Saved data entries:
BEGIN
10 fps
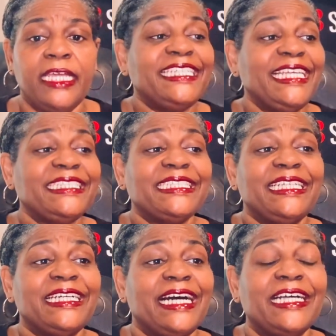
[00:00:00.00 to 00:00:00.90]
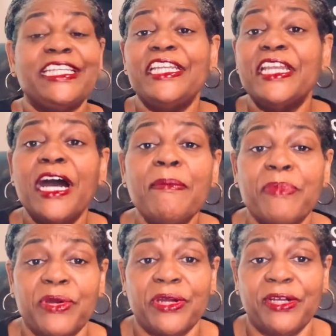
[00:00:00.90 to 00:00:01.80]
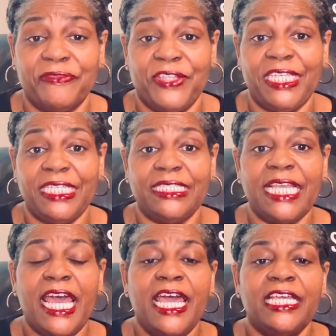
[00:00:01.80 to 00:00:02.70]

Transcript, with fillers: just a number of things.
END
### Problem statement
Only the text of the entries belongs in the answer, copied exactly; the pictures stay out.

### Output for this task
10 fps
[00:00:00.00 to 00:00:00.90]
[00:00:00.90 to 00:00:01.80]
[00:00:01.80 to 00:00:02.70]

Transcript, with fillers: just a number of things.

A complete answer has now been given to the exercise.